Remediation tasks and vulnerable item states

  • Release version: Xanadu
  • Updated January 30, 2025
  • 2 minutes to read
    • Summarize
    Summarized using AI
    This content was generated using new OpenAI-powered functionality. Results are provided on an as is basis and are not guaranteed to be accurate or complete.

    Summary of Remediation Tasks and Vulnerable Item States

    This guide outlines how remediation tasks interact with vulnerable item states within ServiceNow, detailing the precedence of states and the effects on vulnerable items. Understanding these interactions is crucial for effective vulnerability management and task tracking.

    Show full answer Show less

    Key Features

    • State Precedence: The state precedence for remediation tasks is defined as: Closed > Deferred > Resolved > In Review > Awaiting Implementation > Under Investigation > Open.
    • Group State Synchronization: When multiple vulnerable items are linked to a remediation task without individual alterations, they share the task's state.
    • Deferral Tracking: Starting with version 16.5, you can track how often vulnerable items or remediation tasks are deferred using the scheduled job 'set deferral counts'.
    • Closed/Fixed State Handling: Vulnerable items in Closed/Fixed state retain their status regardless of changes to the remediation task state.
    • Assignment Management: If both assignment fields in a remediation task are empty, the task remains in the Resolved state even if the state of vulnerable items changes.

    Key Outcomes

    By understanding the relationship between remediation tasks and vulnerable item states, customers can effectively manage vulnerability remediation, ensure accurate tracking of task statuses, and maintain clarity on item assignments. This leads to better prioritization and resolution of vulnerabilities, enhancing overall security management processes.

    Remediation tasks and vulnerable items states can affect each other. Most of the time, a remediation task state updates the vulnerable item state, with the highest precedence task state used to update the vulnerable items in the group.

    The state precedence is as follows.

    Closed > Deferred > Resolved > In Review > Awaiting Implementation > Under Investigation > Open

    • When a group of vulnerable items are in one remediation task and aren't altered at an individual level, they have the same state as their remediation task.
    • When the remediation task goes from the Open state to Awaiting Implementation, all the VIs in the remediation task move to the Awaiting Implementation state.
    • When the remediation task is deferred, the VI is likewise deferred. Starting with version 16.5, you can track the number of times that a vulnerable item, application vulnerable item, container vulnerable item, or a remediation task is deferred. The scheduled job, set deferral counts, runs daily to post counts for the records that are deferred more than once in the Deferral count column in the Multiple deferrals modules for VR, AVR, and CVR. All counts for VIs that are associated with a remediation task are collected and posted if a remediation task is deferred more than one time.
    Vulnerable items updated only by remediation tasks
    Items match the state of the remediation task, if they haven't been updated individually, with these exceptions:
    • If the remediation task state changes to Closed, and its resolution to Canceled or Fixed with Exception, the item is not affected and takes on the state of any other remediation task that contains it. If the vulnerable item is in no other remediation task, it reverts to the Open state.
    • If the vulnerable item state is Closed/Fixed (updated by a scan or import), then when the remediation task changes its state, the vulnerable item remains in the Closed/Fixed state. This condition is true no matter what state the remediation task is in.
    Vulnerable items in states set individually
    Vulnerable items, in a state updated on the item, such as those items closed or deferred individually, don't match the state of the remediation task automatically. Instead, it compares its state to all associated groups to find the state with the highest precedence to apply.
    Note:
    The Closed/Fixed state is a special case.
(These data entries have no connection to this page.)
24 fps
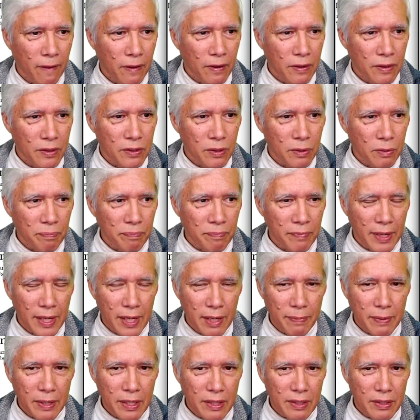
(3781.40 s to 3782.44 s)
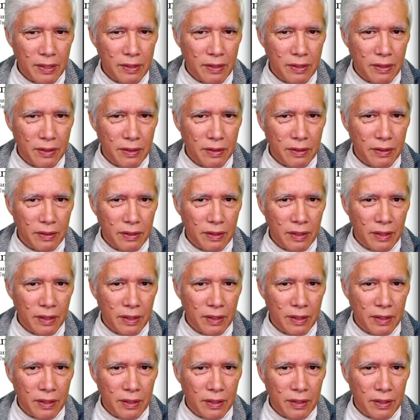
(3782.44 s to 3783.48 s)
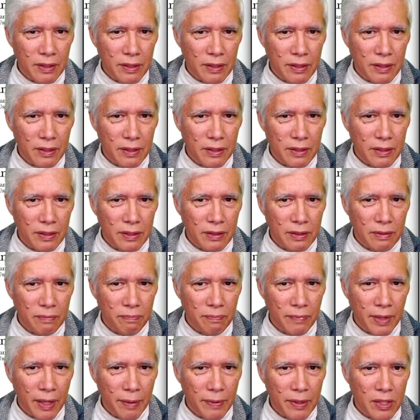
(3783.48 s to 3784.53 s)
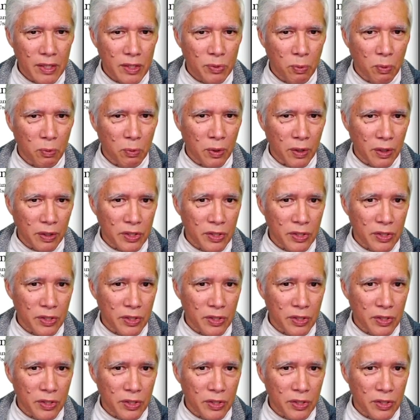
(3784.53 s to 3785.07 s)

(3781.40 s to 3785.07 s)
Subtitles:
So maybe this will work.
For the vulnerable items that are set to the Closed/Fixed state, if all vulnerable items within a remediation task are set to Closed/Fixed — such as when a scanner finds that all the vulnerabilities have been remediated — the remediation task is automatically marked as Closed/Fixed.
    Remediation tasks contain empty assignment fields
    If the state of the VIs in a remediation task changes from Resolved to Open, the state of the remediation task is also updated from Resolved to Under Investigation.
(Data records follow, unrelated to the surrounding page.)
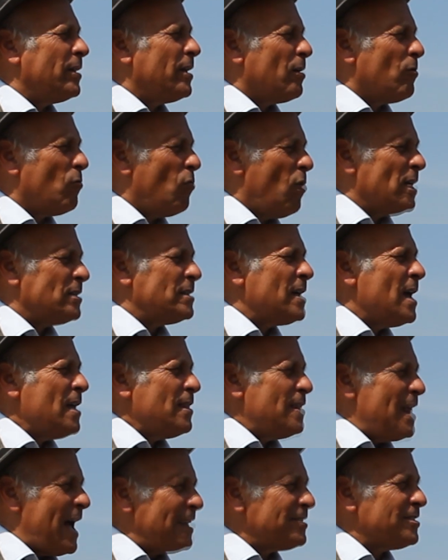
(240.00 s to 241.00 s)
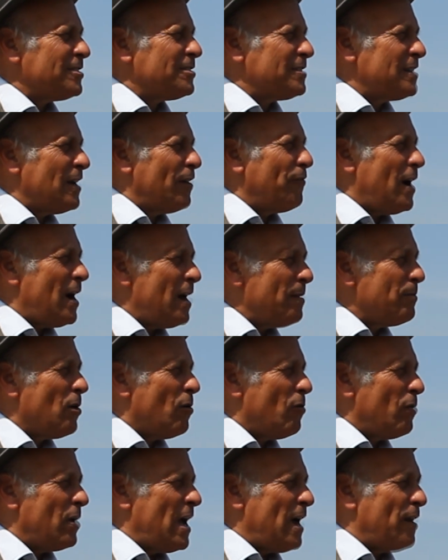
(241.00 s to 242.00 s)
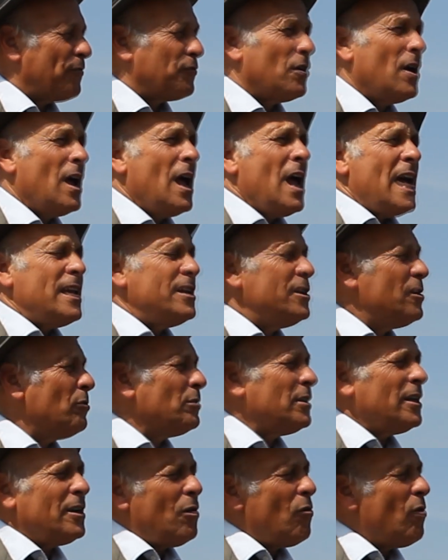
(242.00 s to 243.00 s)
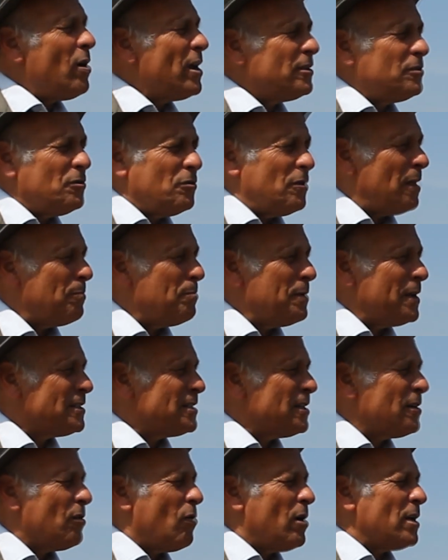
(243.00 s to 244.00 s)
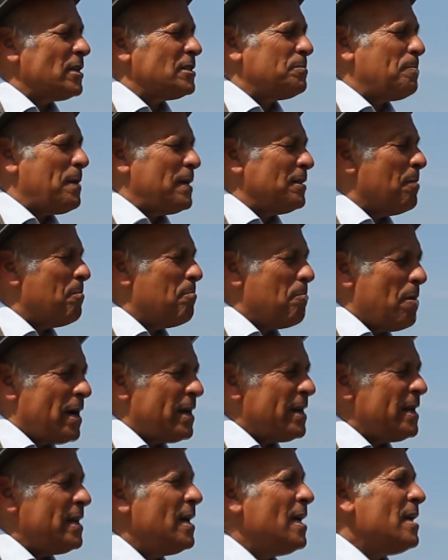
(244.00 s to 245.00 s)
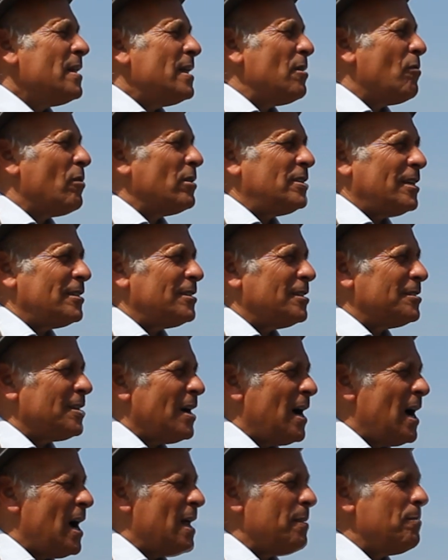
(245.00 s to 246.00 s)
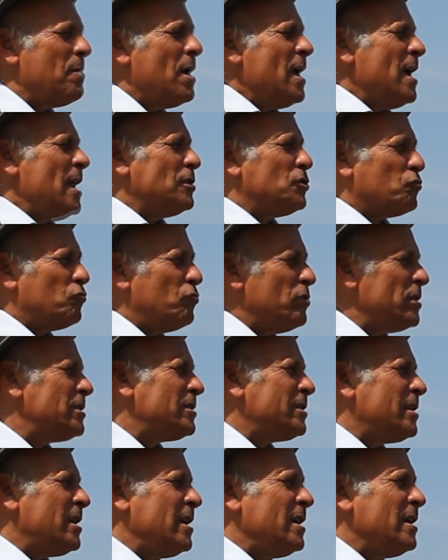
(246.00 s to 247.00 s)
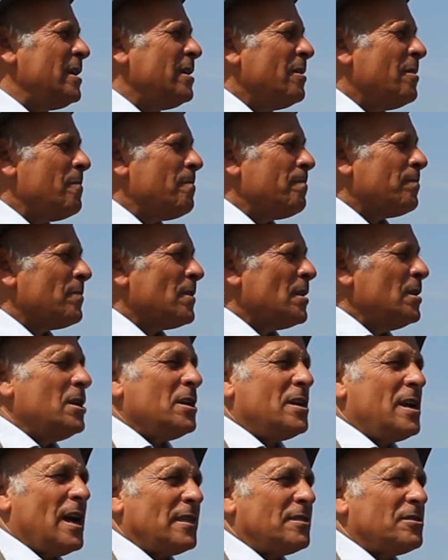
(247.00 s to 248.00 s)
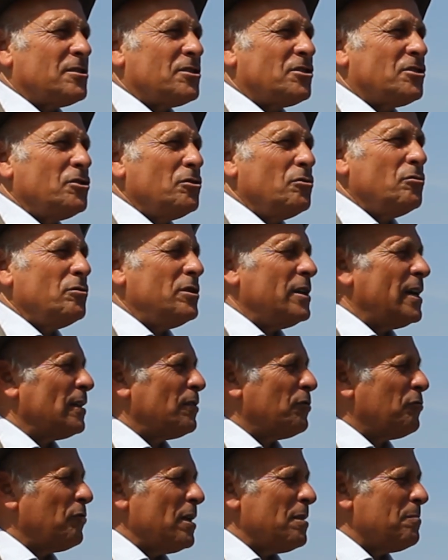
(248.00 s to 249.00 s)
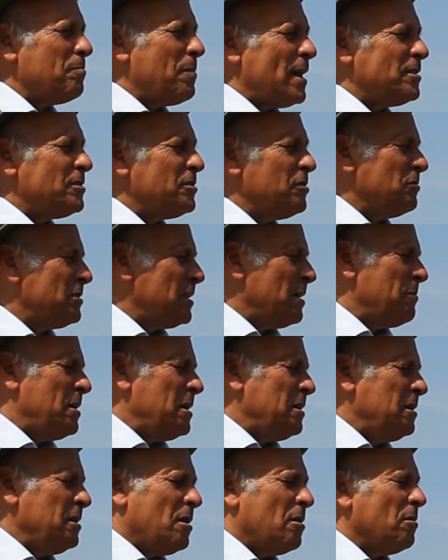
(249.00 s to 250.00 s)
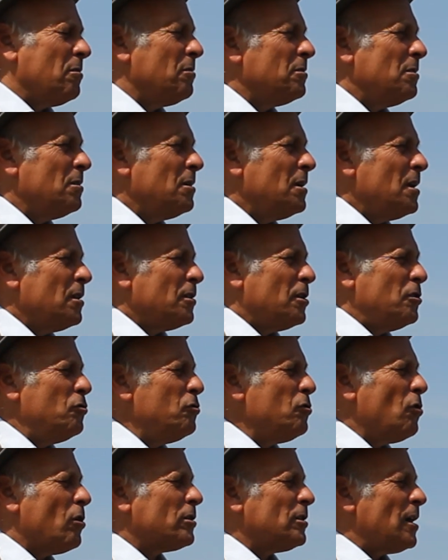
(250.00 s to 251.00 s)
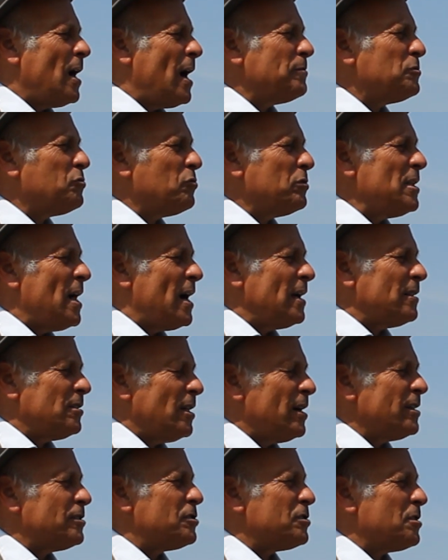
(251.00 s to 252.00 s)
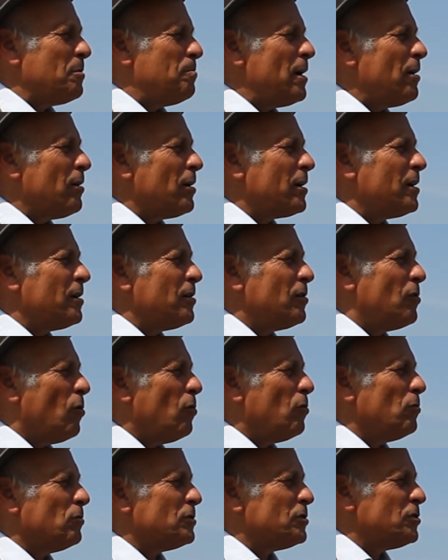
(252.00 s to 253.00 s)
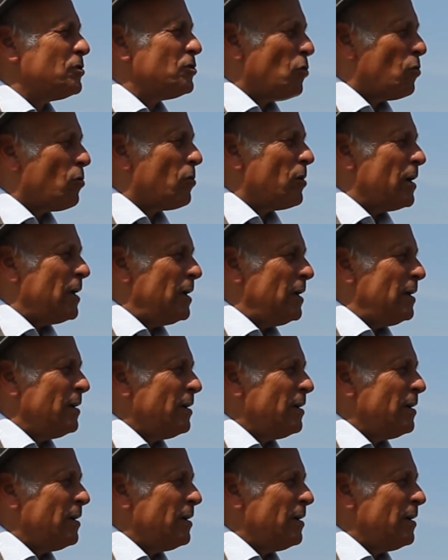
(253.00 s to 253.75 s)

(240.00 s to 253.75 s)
and there was. That's the stuff I'm going after. And you know what? They don't want to do that because they don't want to spend the money. They don't want to take the time. It's risky. You get sued. You get threatened by suits. I mean, you know, the New York Times would not touch the Barrick Gold story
    However, if both the Assigned to and Assignment group fields in the remediation task are empty, the remediation task remains in the Resolved state and does not move to Under Investigation.

    Assignment group for vulnerable items is not always updated when their remediation task is updated
    If the assignment group for a VI in Open state is updated manually, it is not updated again when the assignment group for its remediation task is updated. This information is not overwritten because the assignment group for the VI has been updated intentionally, and might be a part of another remediation task.